Abstract: From December of 1994 through January 1995, and again in August 1996, Russia launched bombing campaigns against Grozny, the capital of Chechnya, as part of its war against Chechen separatists. The air raids and artillery bombardments were so devastating that, in one sense, the city of Grozny ceased to exist, leaving behind only wreckage and rubble, about 100,000 dead, and over half a million displaced persons. A siege of the city in a second war, from late 1999 through February of 2000, left Grozny, according to the United Nations, “the most destroyed city on Earth.” To see the photographs taken in Grozny during these times periods is to witness a zone of destruction so complete, that you think you must be looking at pictures of the cities fire-bombed in Germany and Japan at the end of World War II. And yet, when the city of Grozny vanished, it did so, for the most part, without the world’s notice of it. Aside from the attention Grozny received from a few committed and brave journalists and from certain human rights organizations, the plight of Grozny and its citizens never really seized the public imagination and could even be argued to form a kind of blank spot in the late twentieth-century historical memory; this is especially distressing when one understands that the Russian government took advantage of the climate of fear generated after the 9/11 attacks to engage in systematic “sweep” operations and nighttime raids that resulted in the “disappearance” (likely after torture and extrajudicial execution) of thousands of Chechens, many of whom have since turned up in mass, unmarked graves (perversely, some of the Chechen rebels—themselves caught up in fractious divisions—may have helped to facilitate these sweeps and murders). At the same time, Russia kept Grozny unreconstructed for almost a decade as a “lesson” to the Chechen rebels.
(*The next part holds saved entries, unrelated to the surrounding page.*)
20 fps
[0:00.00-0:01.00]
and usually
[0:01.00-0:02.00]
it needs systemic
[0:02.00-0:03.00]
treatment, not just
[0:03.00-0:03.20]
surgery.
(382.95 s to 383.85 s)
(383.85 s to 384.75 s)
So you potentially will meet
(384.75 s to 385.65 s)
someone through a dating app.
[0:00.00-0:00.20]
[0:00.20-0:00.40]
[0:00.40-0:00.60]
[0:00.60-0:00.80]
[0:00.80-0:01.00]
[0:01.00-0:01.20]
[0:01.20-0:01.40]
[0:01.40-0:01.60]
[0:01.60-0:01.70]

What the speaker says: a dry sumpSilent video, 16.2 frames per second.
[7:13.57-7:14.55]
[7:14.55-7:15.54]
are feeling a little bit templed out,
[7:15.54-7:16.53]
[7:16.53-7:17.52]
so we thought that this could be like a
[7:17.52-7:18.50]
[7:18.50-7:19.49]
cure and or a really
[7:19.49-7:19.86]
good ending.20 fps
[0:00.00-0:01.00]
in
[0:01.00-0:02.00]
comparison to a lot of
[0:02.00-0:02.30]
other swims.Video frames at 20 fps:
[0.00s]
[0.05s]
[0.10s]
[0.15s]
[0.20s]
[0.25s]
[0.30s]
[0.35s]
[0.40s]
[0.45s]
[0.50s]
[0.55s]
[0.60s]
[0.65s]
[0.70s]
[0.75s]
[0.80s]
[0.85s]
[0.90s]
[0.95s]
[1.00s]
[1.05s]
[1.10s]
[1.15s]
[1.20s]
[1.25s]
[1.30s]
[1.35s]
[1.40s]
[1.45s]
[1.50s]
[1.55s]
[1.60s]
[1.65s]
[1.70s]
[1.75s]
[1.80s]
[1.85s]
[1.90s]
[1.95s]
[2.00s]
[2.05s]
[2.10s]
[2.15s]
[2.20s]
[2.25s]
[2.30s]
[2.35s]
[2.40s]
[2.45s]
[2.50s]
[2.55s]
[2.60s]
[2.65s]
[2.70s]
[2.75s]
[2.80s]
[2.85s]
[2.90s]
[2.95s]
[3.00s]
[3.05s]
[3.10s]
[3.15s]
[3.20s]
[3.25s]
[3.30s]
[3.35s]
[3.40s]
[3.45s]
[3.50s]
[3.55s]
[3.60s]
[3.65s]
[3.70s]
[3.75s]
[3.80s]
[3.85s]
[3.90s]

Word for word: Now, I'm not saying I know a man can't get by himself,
Grozny has since been rebuilt, and at a frentic, almost manic pace, which only adds to the blankness of our memory of its former (and very recent) destruction.

At the same time that some of us might struggle to approach the situation, or scene, of a devastated and missing Gronzy as a site—now irrevocably past—that should have commanded our concerted moral attention, human rights discourses within the academy have been disturbed and somewhat dislodged by the weakening status of terms such as “the human” and “universalism.” Further, there has been a significant turn both to and beyond “the human” (or, the liberal humanist subject) in aesthetic, historical, sociological, theoretical, and more scientific studies—a turn which is often accompanied by a nod to post-histoire, or the “end of history.” This poses a great challenge to those of us concerned with the future of humanistic letters and with the human rights discourses founded upon those letters, especially when, as John Caputo has written, “one has lost one’s faith in grand récits,” and “being, presence, ousia, the transcendental signified, History, Man—the list goes on—have all become dreams.” As Caputo writes further, “we are in a fix, except that even to say ‘we’ is to get into a still deeper fix. We are in the fix that cannot say ‘we’,” and yet, “the obligation of me to you and both of us to others . . . is all around us, on every side, tugging at our sleeves, calling on us for a response.” We are situated, in other words, at a point of crisis with regard to how to formulate and put into effective practice international human rights, or any concept of justice, at a time when the category of “the human” itself (and “human dignity”) is viewed as primarily fictitious and increasingly questionable as a basis for rights and justice. But, the question has to be asked: was the category of “the human” ever stable to begin with? This raises the question of history, and deep history at that.